The affair exposed the fine line toed by the NBA in China,
where it has built a vast, lucrative fanbase in a country where free speech
does not exist, while touting itself back home as a champion of progressive values
like free expression.
Secretary of State Mike Pompeo became the latest
high-profile US politician to urge the NBA to place principle over profit and
stand up to China, citing its mass detentions of Muslim ethnic Uighurs in its
Xinjiang region.
- Lose-lose? -
"The pages of George Orwell's '1984' are coming to life
there.

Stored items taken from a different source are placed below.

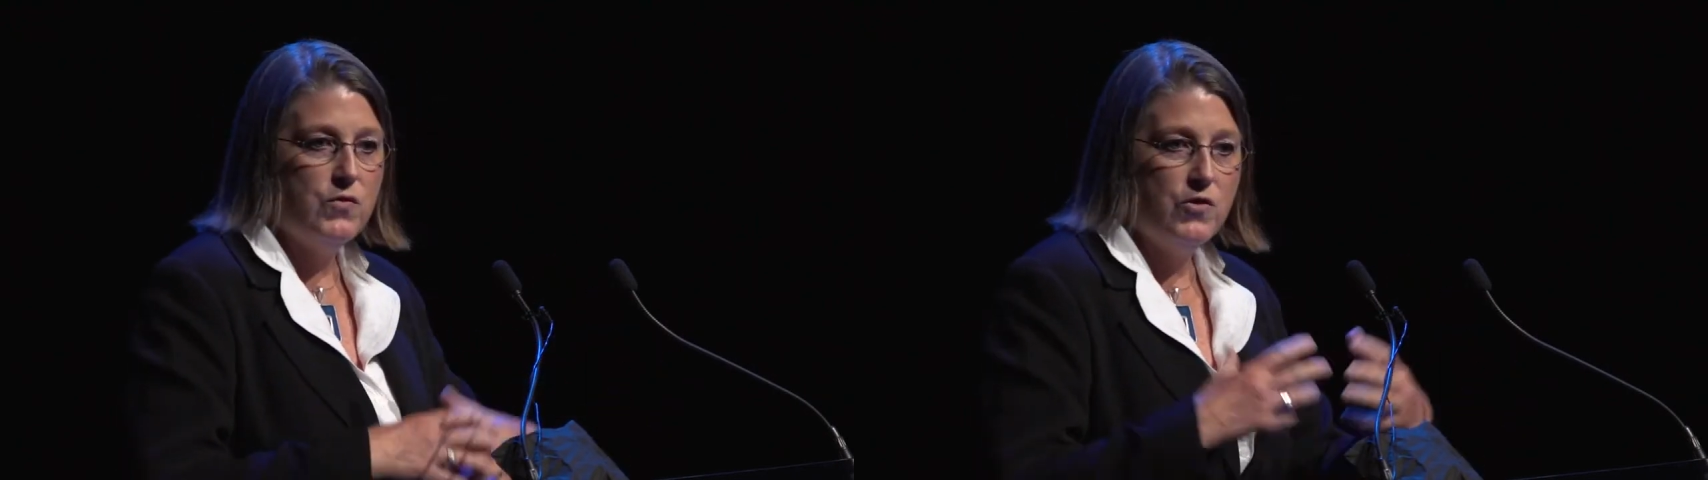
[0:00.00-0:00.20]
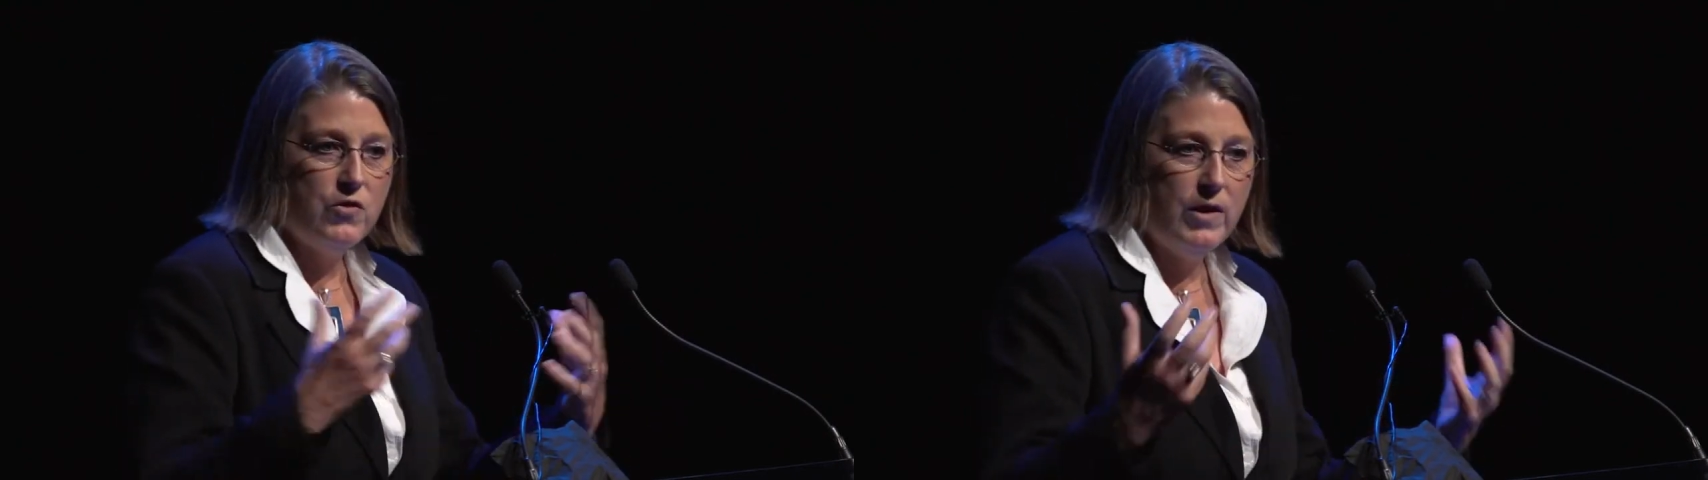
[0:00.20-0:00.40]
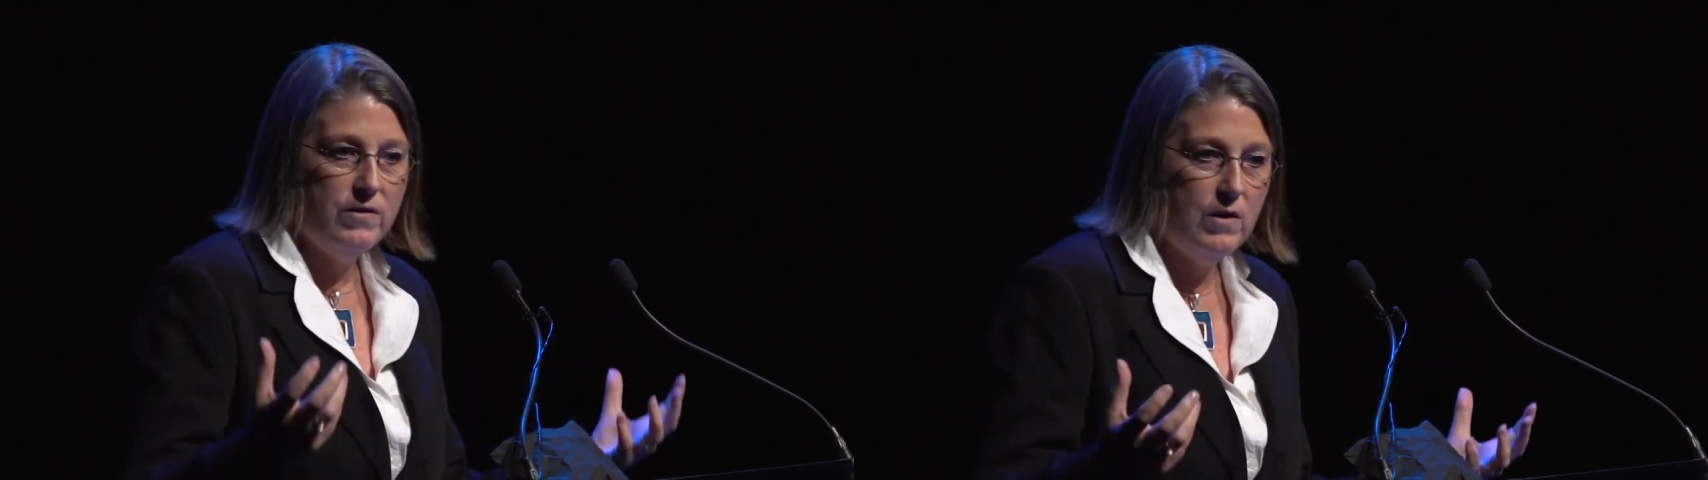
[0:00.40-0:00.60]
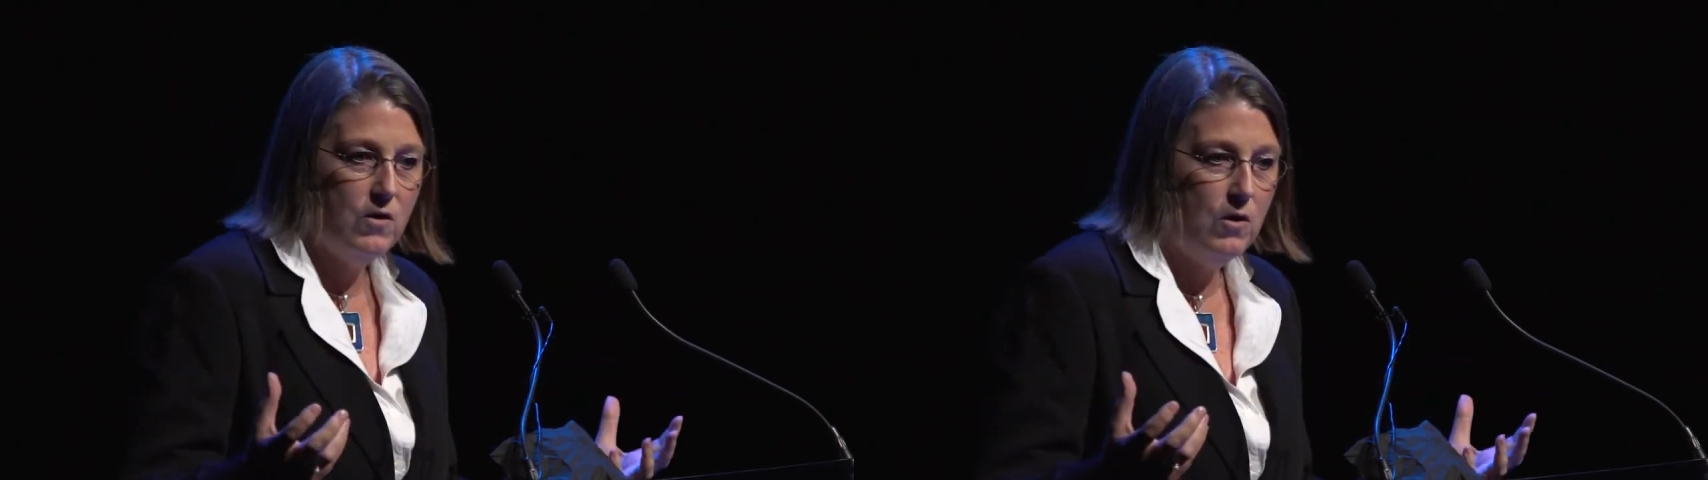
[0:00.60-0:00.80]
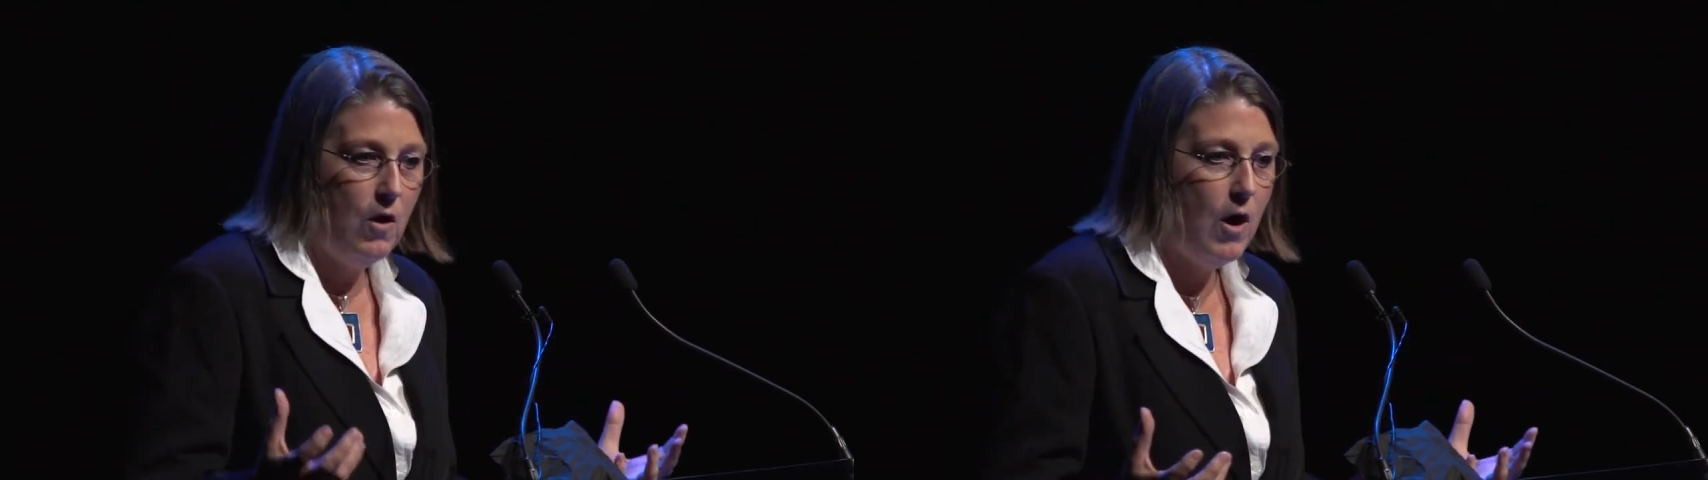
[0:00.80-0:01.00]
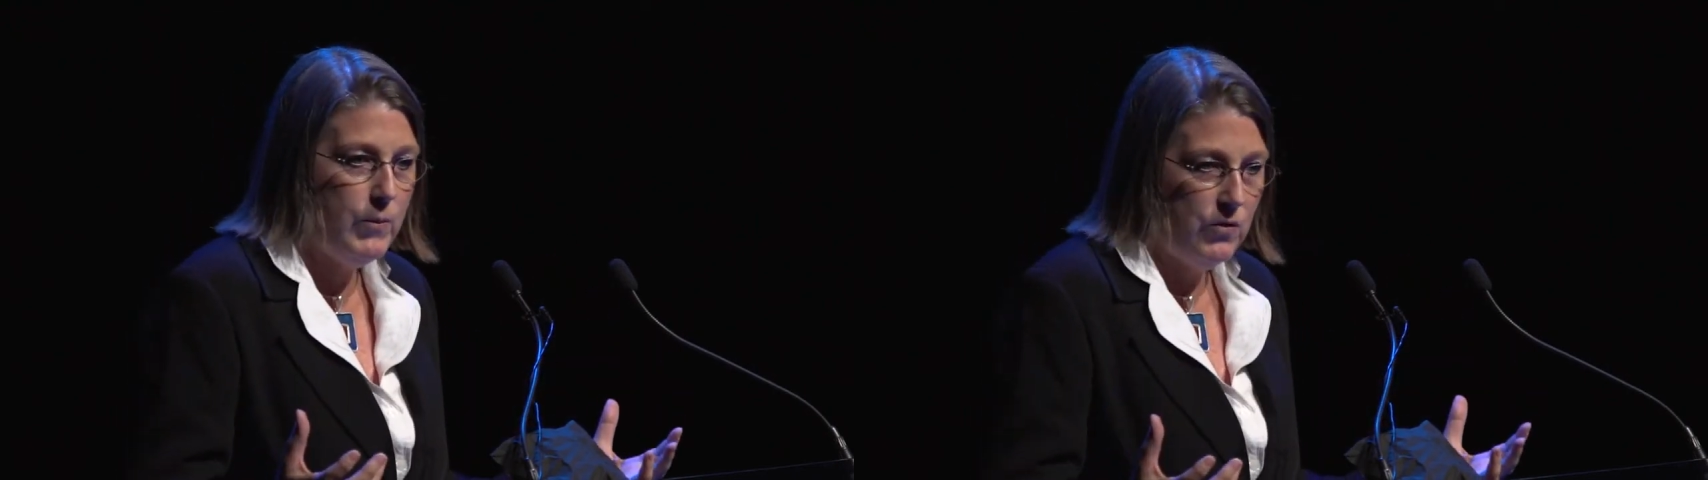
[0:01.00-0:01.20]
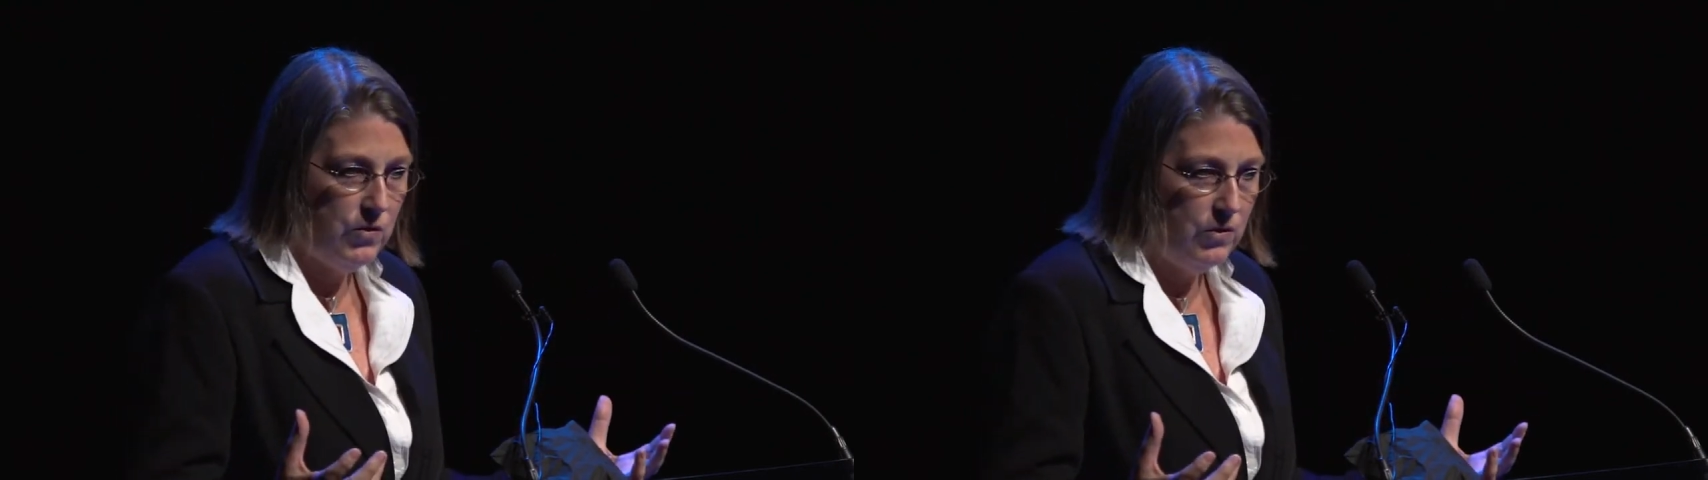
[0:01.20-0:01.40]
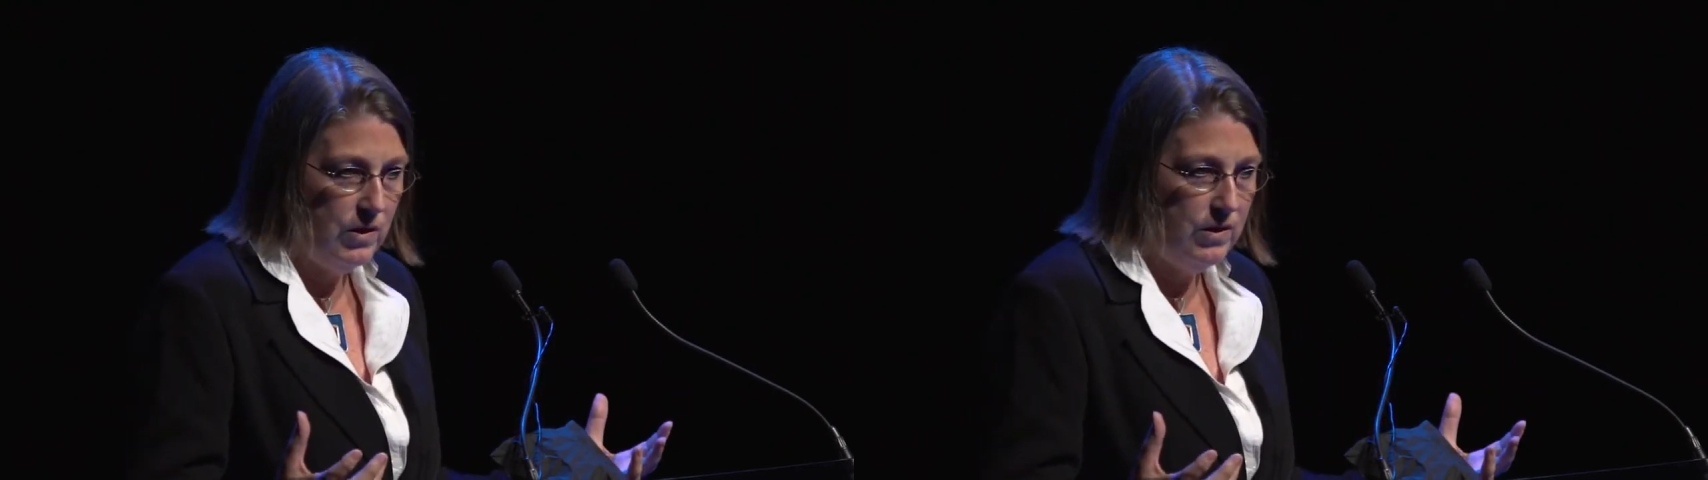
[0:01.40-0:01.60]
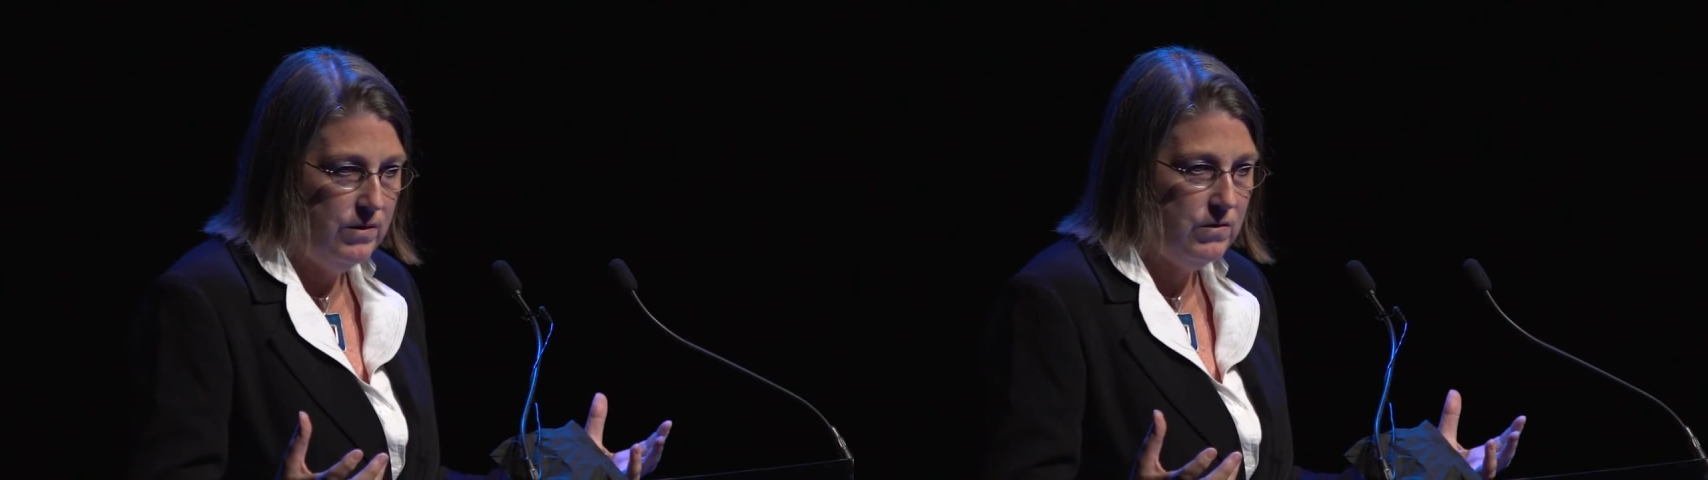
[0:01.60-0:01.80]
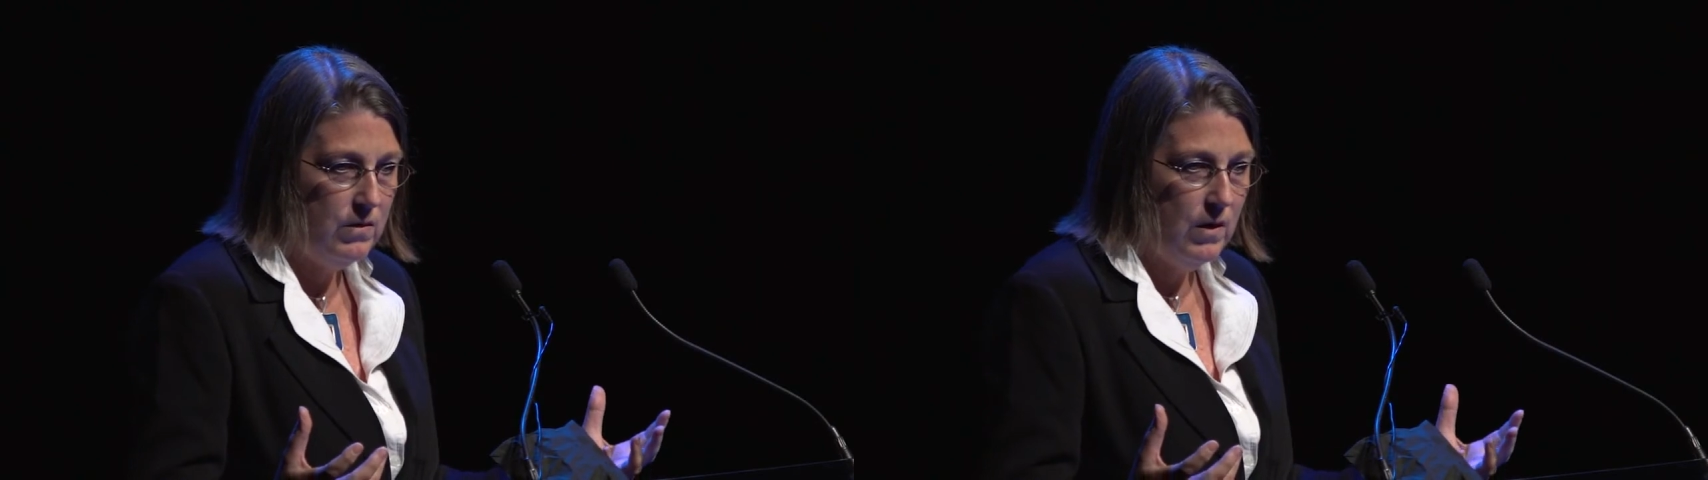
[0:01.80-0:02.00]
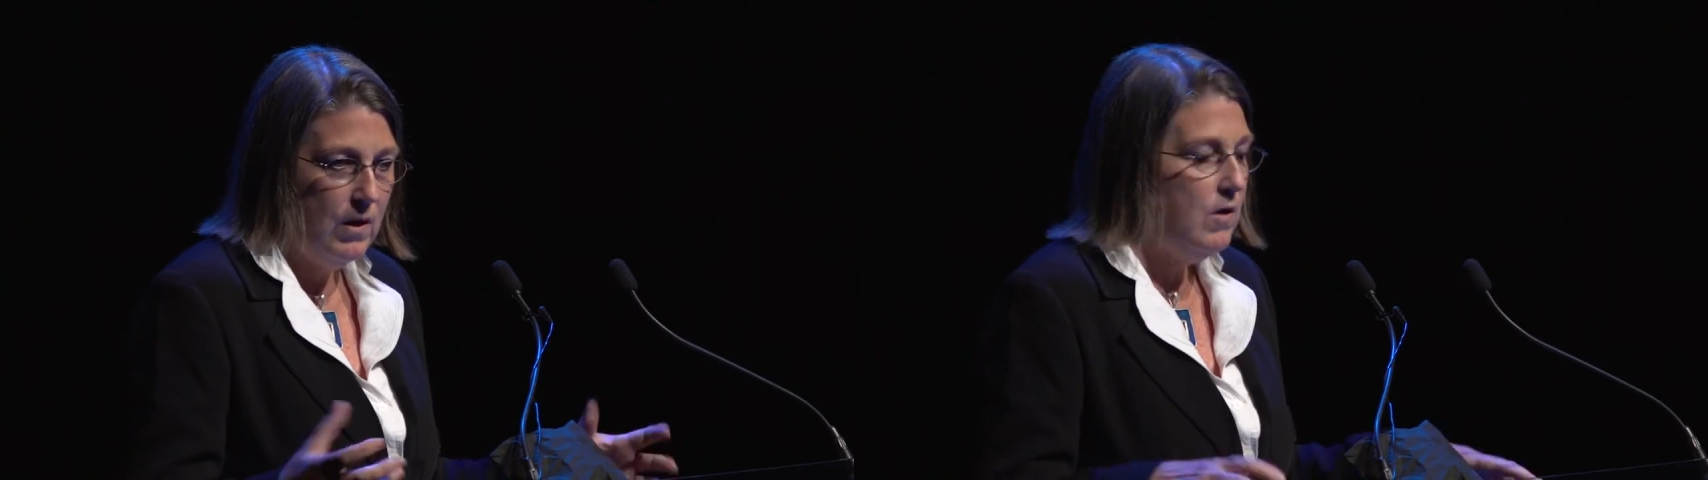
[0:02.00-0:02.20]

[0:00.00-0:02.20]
virtually identical opportunities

I wish the NBA would acknowledge that," Pompeo said during a
speech in Nashville.
NBA Commissioner Adam Silver further angered China by
defending Morey's right to speak out, but the NBA still pressed ahead with its
tour, though in a stripped-down form with every scheduled media or public event
cancelled.
The league said Friday it would be unfair to force the teams
to field media questions in China on the "complicated and unprecedented situation."
The NBA has run into what many other foreign businesses also
have learned the hard way -- Beijing demands they respect Chinese political
sensibilities if they want access to its huge market.
"But if you give in (to China) too much, you start to
anger your core (US) demographic," said Mark Dreyer, who runs the China
Sports Insider website.
"It's almost a lose-lose for the NBA."
On the court, the mood has been more positive, with fans
wildly cheering the players, especially Lakers superstar LeBron James.
Shenzhen authorities issued a public notice banning
provocative banners or gestures at the game.
But, as in Shanghai, some individuals in Shenzhen expressed
their anger at the league.
Some users posted pictures on Chinese social media burning
their game tickets outside the venue Saturday, while others arrived in t-shirts
bearing messages like "Hong Kong, Taiwan, and my soul belong to
China."
The NBA is expected to largely survive the crisis due to its
dominant position as perhaps the most popular sports league in China, where
giants billboards showing players like James and Golden State Warriors star
Stephen Curry are common.
"There are too many smart people on both sides who will
find a way to move past this," Dreyer said.